The init system also works through Interface<TokenInterface>. At init time the framework reads the program address from the supplied token_program account and dispatches to the correct initialize_account3 or initialize_mint2 instruction:
#[derive(Accounts)]
pub struct InitTokenInterface {
    #[account(mut)]
    pub payer: Signer,
    #[account(mut,
        init,
        token(mint = mint, authority = payer, token_program = token_program),
    )]
    pub token_account: InterfaceAccount<Token>,
    pub mint: InterfaceAccount<Mint>,
    pub token_program: Interface<TokenInterface>,
    pub system_program: Program<SystemProgram>,
}
#[derive(Accounts)]
pub struct InitMintInterface {
    #[account(mut)]
    pub payer: Signer,
    #[account(mut,
        init,
        mint(decimals = 6, authority = mint_authority, freeze_authority = None, token_program = token_program),
    )]
    pub mint: InterfaceAccount<Mint>,
    pub mint_authority: Signer,
    pub token_program: Interface<TokenInterface>,
    pub system_program: Program<SystemProgram>,
}

Choosing the Right Type

Use Account<Token> / Account<Mint> with Program<TokenProgram>. The owner is enforced at compile time as SPL_TOKEN_ID. This is the lowest-overhead option when you know the program at design time.
pub vault: Account<Token>,
pub mint:  Account<Mint>,
pub token_program: Program<TokenProgram>,

Migration: SPL Token → Token-2022

If you are upgrading an existing program to support Token-2022 while keeping backward compatibility with SPL Token, the migration path is:
1

Change account types to InterfaceAccount

Replace Account<Token> with InterfaceAccount<Token> and Account<Mint> with InterfaceAccount<Mint> in your accounts struct.
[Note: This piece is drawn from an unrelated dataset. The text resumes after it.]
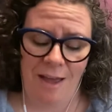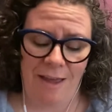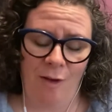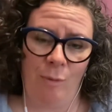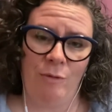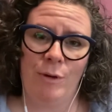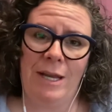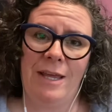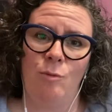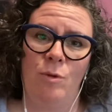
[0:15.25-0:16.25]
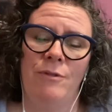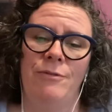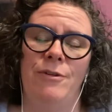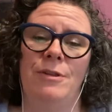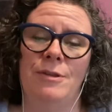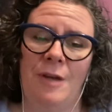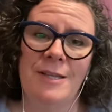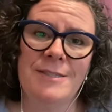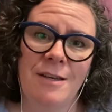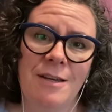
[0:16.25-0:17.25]
I hope everyone had a wonderful
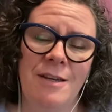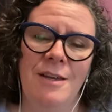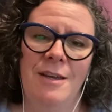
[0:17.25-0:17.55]
Lunasa.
Both still dereference to the same TokenDataZc / MintDataZc zero-copy view.
2

Change the program marker to Interface<TokenInterface>

Replace Program<TokenProgram> with Interface<TokenInterface>. All TokenCpi method calls remain identical — no changes to your handler logic.
3

Pass token_program to behavior args

If you use #[account(token(...))] or #[account(mint(...))] annotations, add token_program = token_program to those args so the validator checks both owner and program address:
#[account(token(mint = mint, authority = authority, token_program = token_program))]
pub token_account: InterfaceAccount<Token>,
4

Handle Token-2022 extension data separately if needed

If your program reads extension-specific fields (e.g. TransferFeeConfig, InterestBearingConfig), you must parse the TLV extension region beyond byte 165 / 82 manually. Quasar-spl’s zero-copy wrappers cover only the base layout.
Token-2022 mint and token accounts may be larger than the base 82 / 165 bytes when extensions are enabled. Do not assume a fixed account size when pre-computing rent-exempt thresholds for Token-2022 accounts that carry extensions.
If you need to support both legacy SPL Token wallets and new Token-2022 wallets in the same instruction, Interface<TokenInterface> is the right choice. The validator ensures both the account owner and the program account itself are the same token program, preventing cross-program token account confusion.